Chris Williamson, economist at Exin Huamai, believes that service industries such as hotels have suffered particularly severe damage, offsetting the expansion effect of the manufacturing sector. With the escalation of the ban, it has become increasingly difficult for the Eurozone to avoid falling into negative growth again. “Especially France, Italy, Spain and other countries have experienced secondary economic shrinkage.”

European Commissioner for Economic Affairs Gentiloni said that the European economic recovery has been interrupted by another surge in confirmed cases of Coronavirus pandemic. It is expected to resume growth in 2021, but it will take two years to return to the level before the pandemic.

In the case of ineffective or prolonged pandemic control, the downward pressure facing Europe, such as corporate bankruptcy, long-term unemployment, and supply chain disruption, will continue to rise.

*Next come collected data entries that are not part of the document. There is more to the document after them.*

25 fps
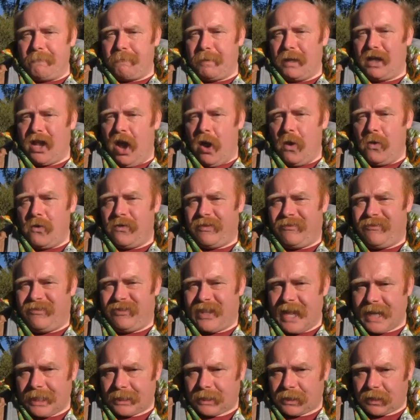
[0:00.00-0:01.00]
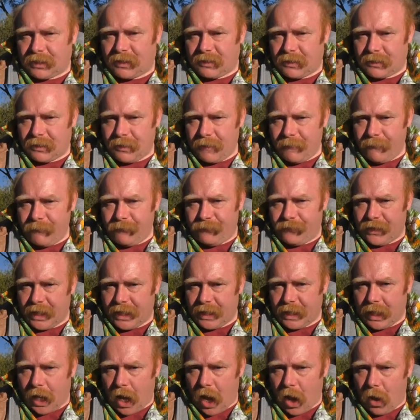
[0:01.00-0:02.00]
Below this
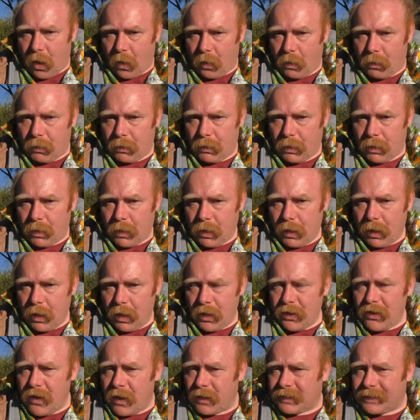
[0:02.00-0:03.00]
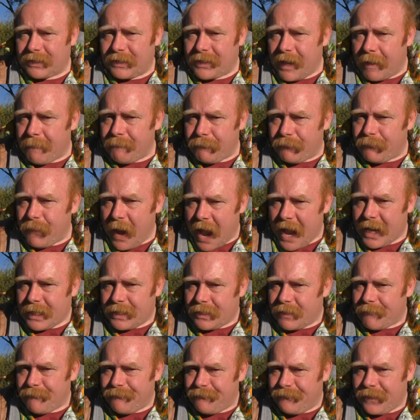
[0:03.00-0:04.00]
video. Not some
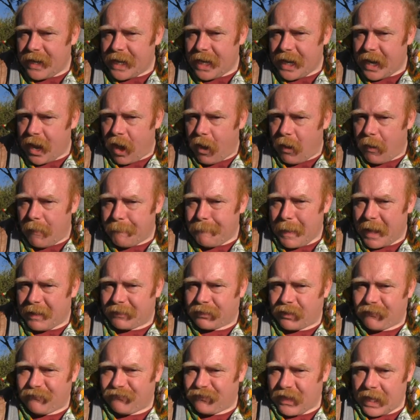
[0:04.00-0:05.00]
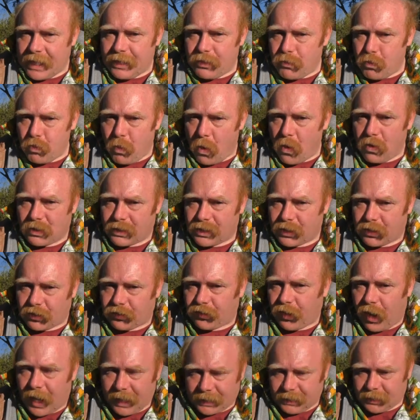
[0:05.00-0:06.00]
random video about the Flint water
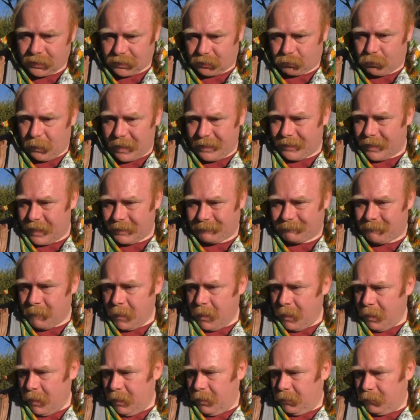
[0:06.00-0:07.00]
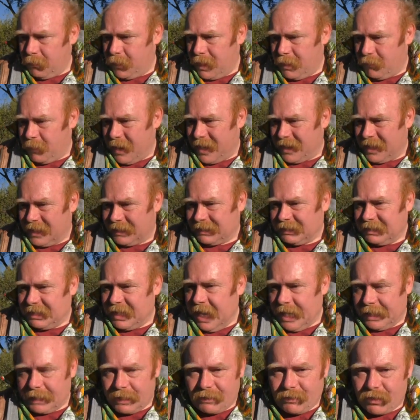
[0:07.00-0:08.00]
crisis where there's
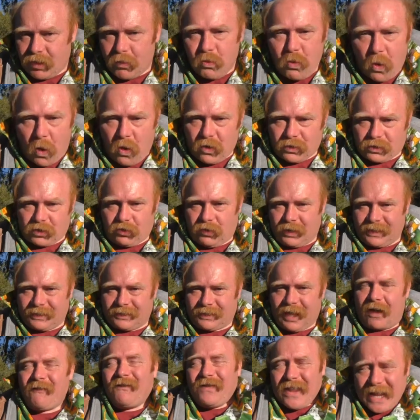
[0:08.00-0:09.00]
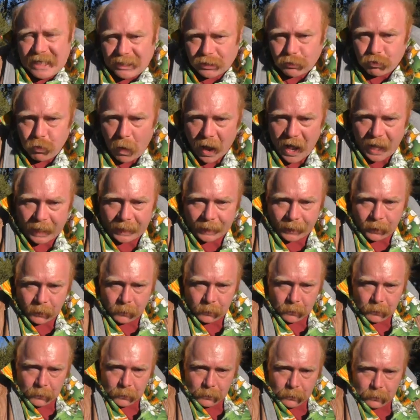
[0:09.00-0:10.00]
lead in the water and stuff.
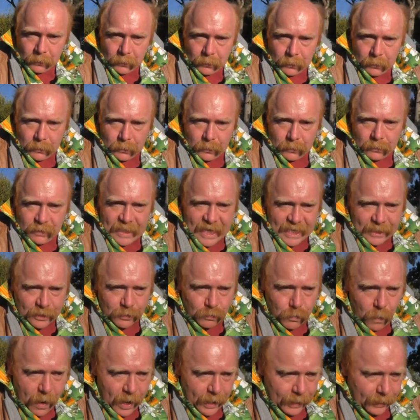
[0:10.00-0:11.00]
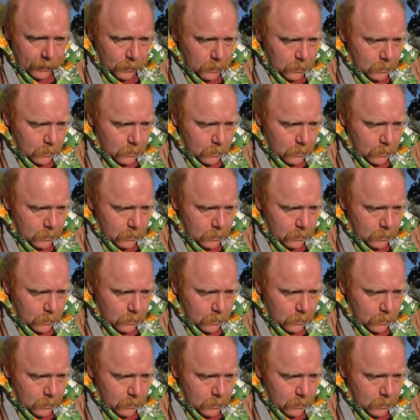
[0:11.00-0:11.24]
This one.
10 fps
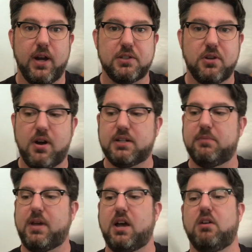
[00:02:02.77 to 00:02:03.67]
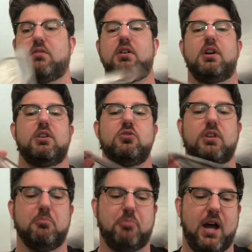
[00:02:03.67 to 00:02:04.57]
I talked about you
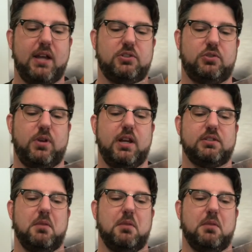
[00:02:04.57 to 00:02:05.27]
can buy strings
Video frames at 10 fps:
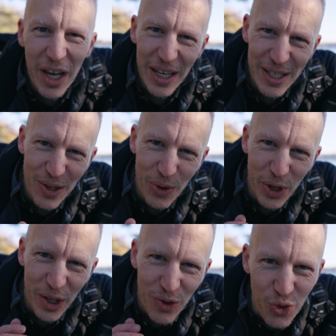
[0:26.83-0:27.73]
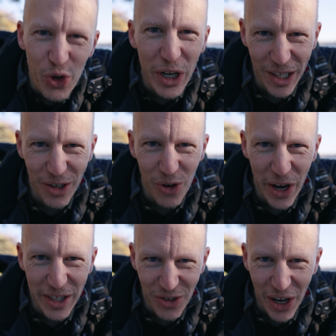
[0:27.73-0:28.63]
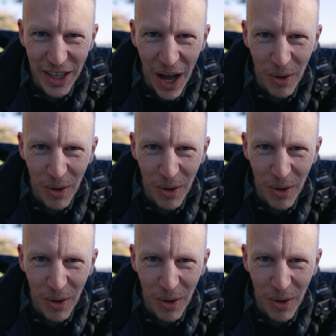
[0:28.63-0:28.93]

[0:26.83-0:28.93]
is looking really great right now.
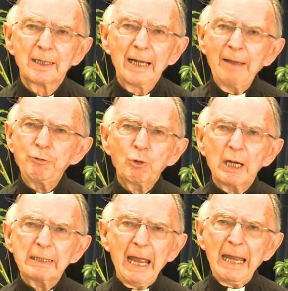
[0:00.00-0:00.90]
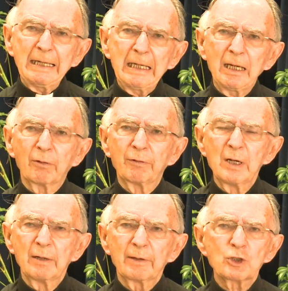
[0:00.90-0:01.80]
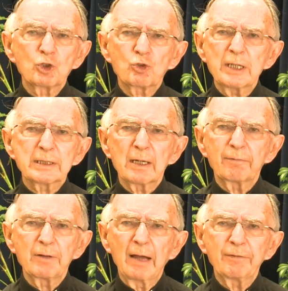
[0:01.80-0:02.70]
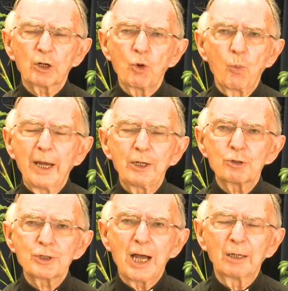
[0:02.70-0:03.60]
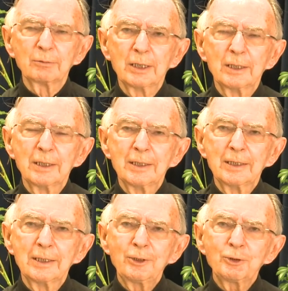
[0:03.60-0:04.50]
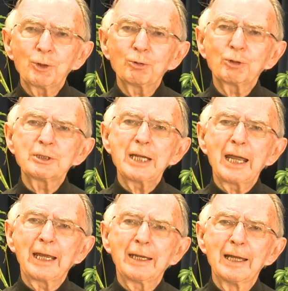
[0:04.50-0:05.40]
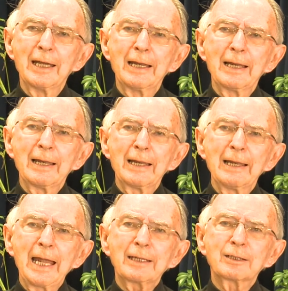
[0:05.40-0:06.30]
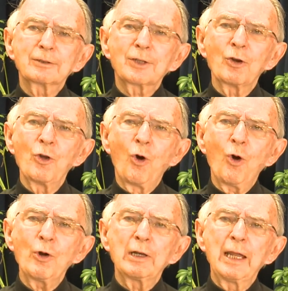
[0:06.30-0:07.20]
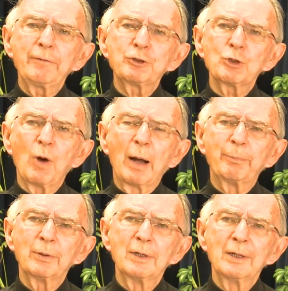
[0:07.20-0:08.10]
Have you got any of the stresses of life that are weighing you down? So today, let the Lord lift you up.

The unemployment rate in the Eurozone climbed to 8.3% in September. The European Commission pointed out that although the EU and its member states have adopted short-time work and other measures to effectively alleviate the impact of the pandemic on employment, as countries gradually cancel emergency support measures and new laborers enter the market, the unemployment rate in Europe is expected to rise further in 2021 .

The Bundesbank warned that with the further development of the pandemic, German corporate bankruptcies and credit defaults may suddenly increase significantly, putting banks under pressure. European Central Bank President Lagarde pointed out that the financial stability risks in the euro zone are still rising, such as the decline in non-financial sector revenue, increased liabilities, continued decline in bank profitability, and rising credit losses.